Comme tout retour à Buenos Aires lui est interdit, Emilia Ferreiro est recrutée en 1979 à Mexico et reprend l’enquête avec Margarita Gomez Palacio auprès d’un millier d’enfants de CP. Cette nouvelle enquête confirme les résultats. Les deux recherches sont publiées en 1981 (Literacy before schooling, Educational Books, et Nuevas perspectivas sobre los procesos de lectura y escrita, Siglo XXI). Elles lui assurent très vite une reconnaissance internationale.

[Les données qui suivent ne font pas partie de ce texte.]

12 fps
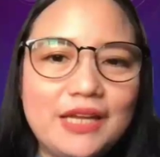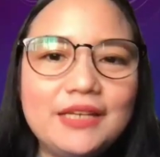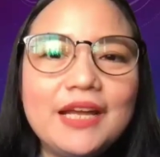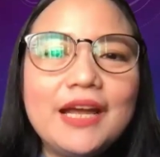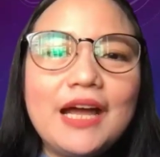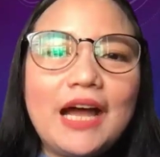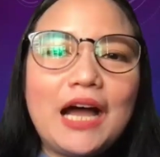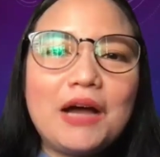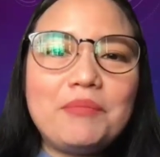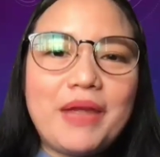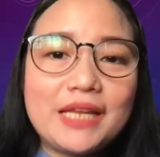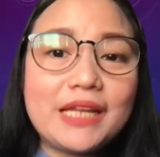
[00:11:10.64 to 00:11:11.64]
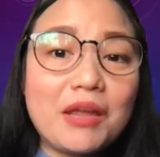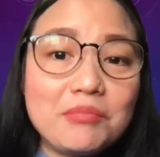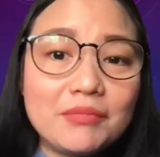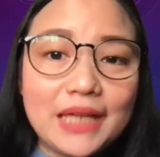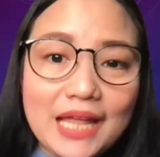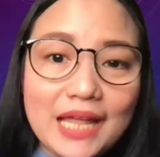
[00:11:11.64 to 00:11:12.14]
Jean. And
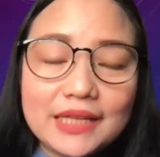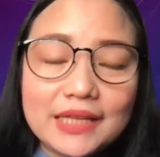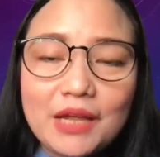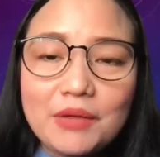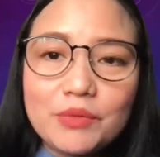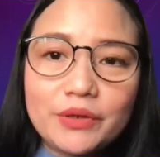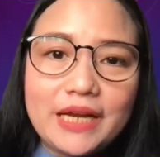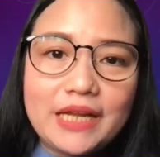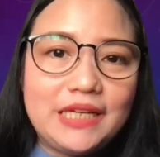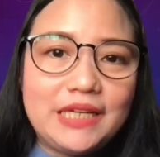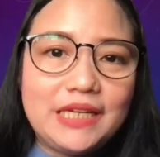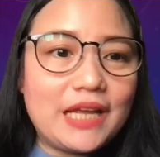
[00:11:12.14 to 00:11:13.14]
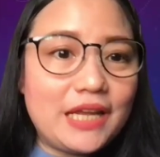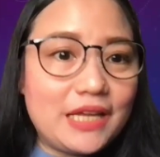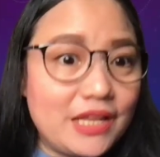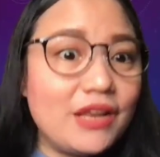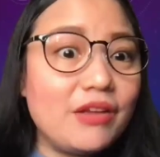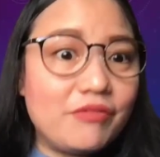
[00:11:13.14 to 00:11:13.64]
I'm glad that I'm already like
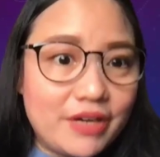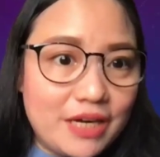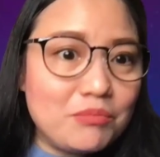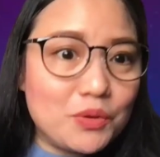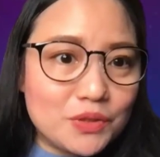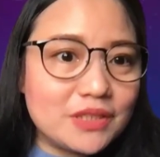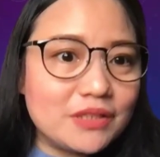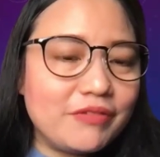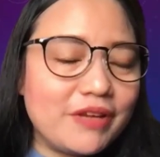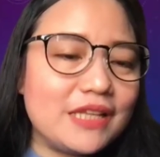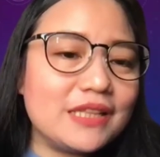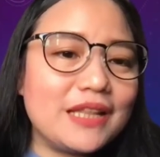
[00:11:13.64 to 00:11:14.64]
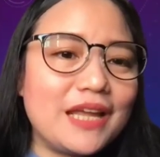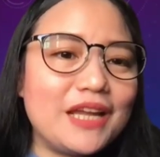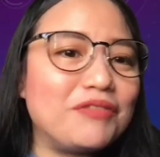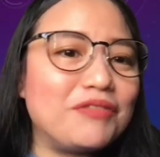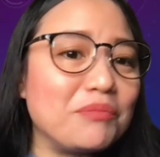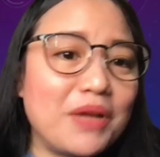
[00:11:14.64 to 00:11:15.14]
delivering most of it,
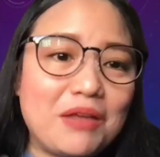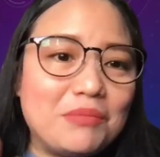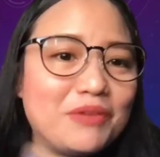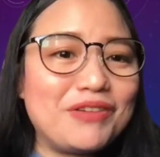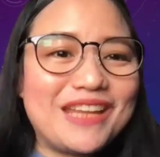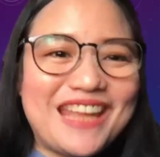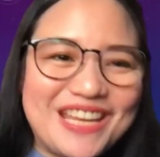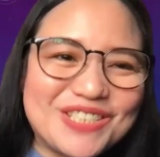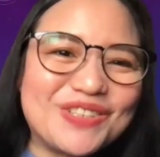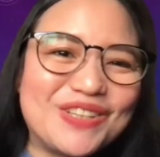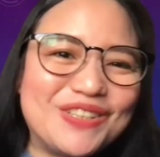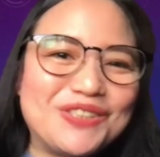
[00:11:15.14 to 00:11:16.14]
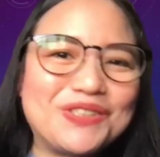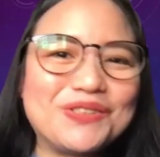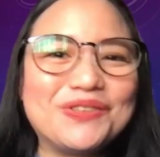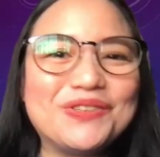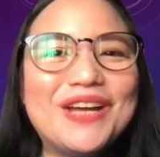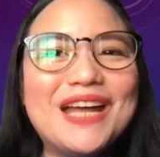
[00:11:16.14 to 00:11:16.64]
like from gamification
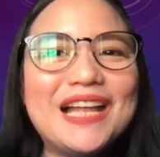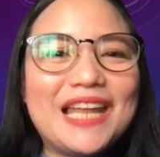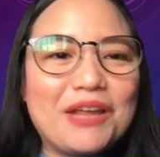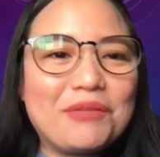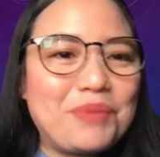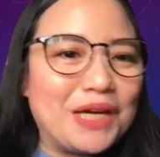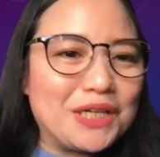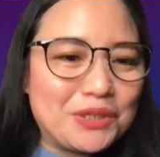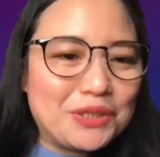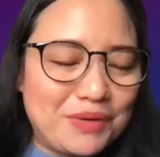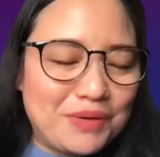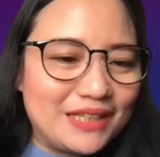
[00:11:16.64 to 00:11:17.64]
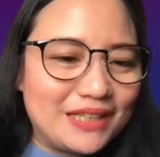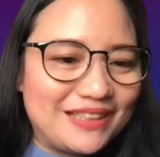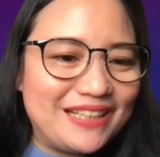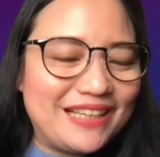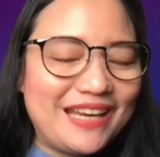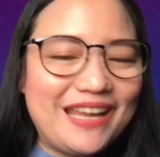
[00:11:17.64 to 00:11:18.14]
to like peer-to-peer
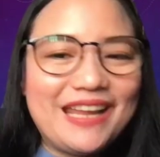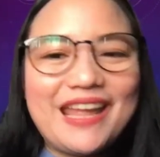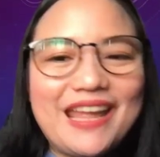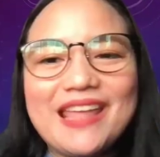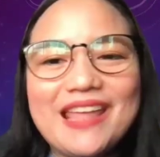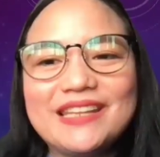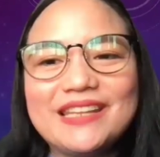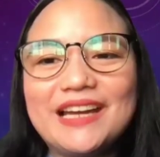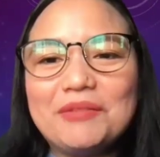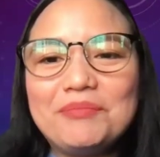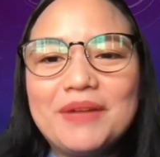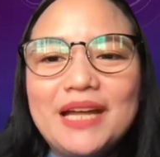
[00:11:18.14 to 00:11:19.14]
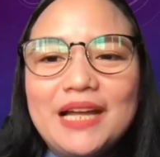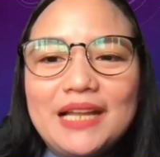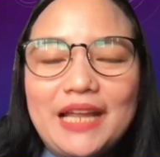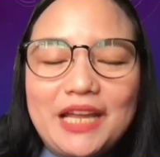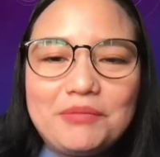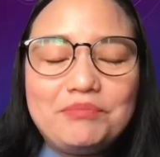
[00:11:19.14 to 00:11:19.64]
learning and
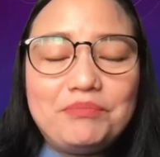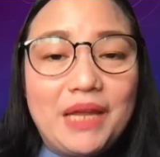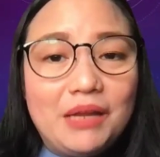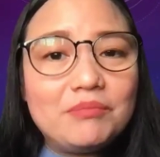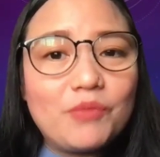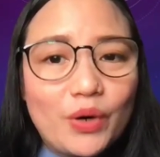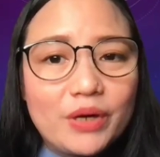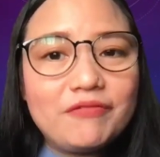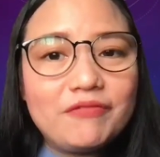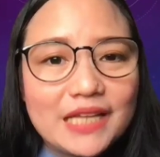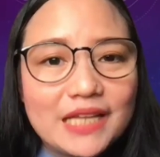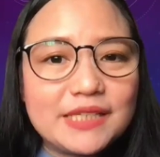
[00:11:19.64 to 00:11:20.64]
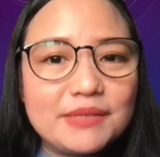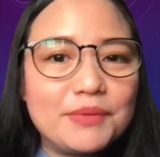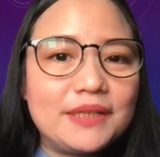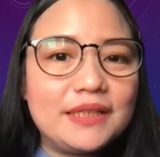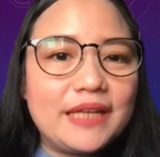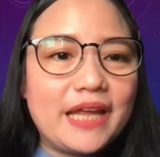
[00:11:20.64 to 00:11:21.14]
like being more
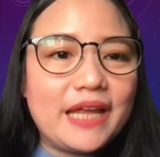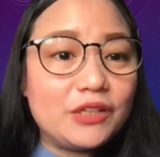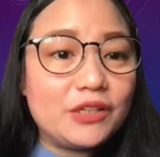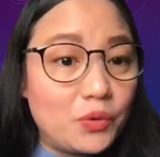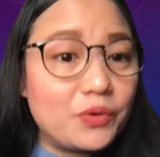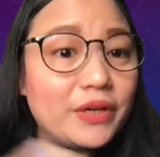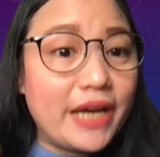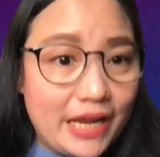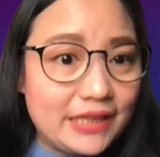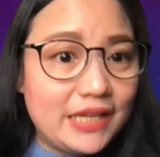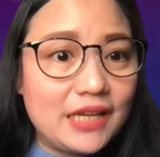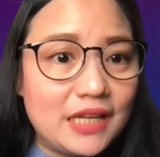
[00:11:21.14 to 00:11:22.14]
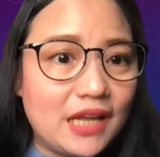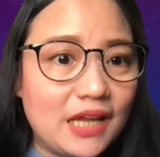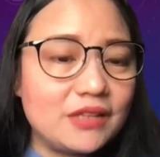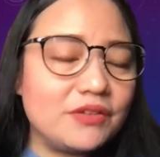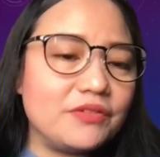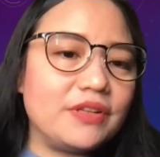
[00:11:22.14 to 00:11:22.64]
flexible and co-creating a
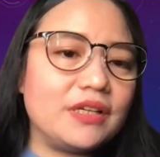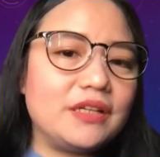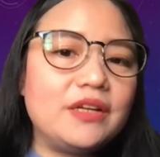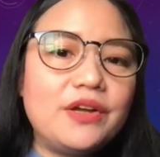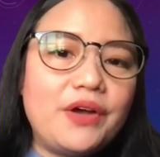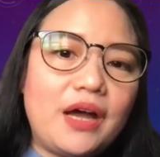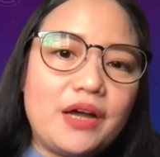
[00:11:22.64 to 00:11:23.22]
lot of the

Les enseignantes peuvent percevoir dans leurs classes la « psychogenèse de l’écrit » de leurs élèves telle qu’elle a été mise en lumière par Emilia Ferreiro au travers de quatre stades décrits en détails et ainsi être guidées dans leur enseignement de la culture écrite.

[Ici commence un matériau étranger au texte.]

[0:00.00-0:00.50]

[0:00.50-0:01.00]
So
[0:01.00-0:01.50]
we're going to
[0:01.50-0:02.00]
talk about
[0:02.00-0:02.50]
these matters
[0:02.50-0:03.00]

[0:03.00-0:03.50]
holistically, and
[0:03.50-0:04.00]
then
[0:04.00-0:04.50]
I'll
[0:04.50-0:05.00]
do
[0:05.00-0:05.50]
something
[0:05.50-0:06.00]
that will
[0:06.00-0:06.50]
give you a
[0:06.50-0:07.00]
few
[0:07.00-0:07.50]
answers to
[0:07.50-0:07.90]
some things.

Sa théorie constructiviste qui combine de façon originale les apports de la psychologie expérimentale, de la linguistique et de l’anthropologie de l’écrit acquière une renommée inédite dans le monde pédagogique, jusque-là persuadé que l’enfant apprend ce que le maître enseigne. « Les informations en provenance du milieu sont incorporées dans des systèmes interprétatifs dont la succession n’est pas aléatoire, bien que la durée de chaque moment d’organisation – et, par conséquent, des âges d’apparition – dépende d’un ensemble d’influences diverses (sociales, familiales, éducatives, individuelles, etc.)», résume-t-elle dans L’écriture avant la lettre (Hachette, 2000). Les données statistiques donnent des repères globaux mais sont impuissantes pour prévoir les trajectoires singulières que chaque maître peut observer pour interagir, à condition de bien percevoir la dynamique des interactions entre lecture et écriture. « Ce que l’enfant apprend quand il essaye d’écrire va l’aider à lire ; ce que l’enfant apprend quand il essaye de lire va l’aider à écrire », répétait-elle à la journée du Forum Retz en mars 2001.
C’est pourquoi elle a résisté obstinément aux didactisations qui cherchaient à déduire de ses approches des « méthodes de lecture ». Elle s’interrogeait plutôt sur les enjeux cognitifs inédits que posent les technologies numériques. Au Congrès de l’AGIEM de 1998, lisant la lettre que Camila (2 ans 7 mois) dictait à son père tapant à l’ordinateur à Quito pour des grands parents habitant les uns à New-York, les autres à Buenos Aires, elle soulignait que « ni Piaget, ni Vygotski ne pouvaient imaginer les défis dans la construction de l’espace et du temps auxquels doit faire face Camila ». Nul doute qu’elle faisait confiance à toutes les petites Camila du monde pour répondre victorieusement à ces défis, comme elle l’expliquait dans les entretiens publiés dans Culture écrite et éducation (Retz, 2002) où elle revenait sur ses recherches, ses découvertes et ses engagements, aux antipodes d’un neuro-cognitivisme simpliste, impuissant à comprendre les multiples parcours des enfants dans l’appropriation de la culture écrite sous toutes ses facettes.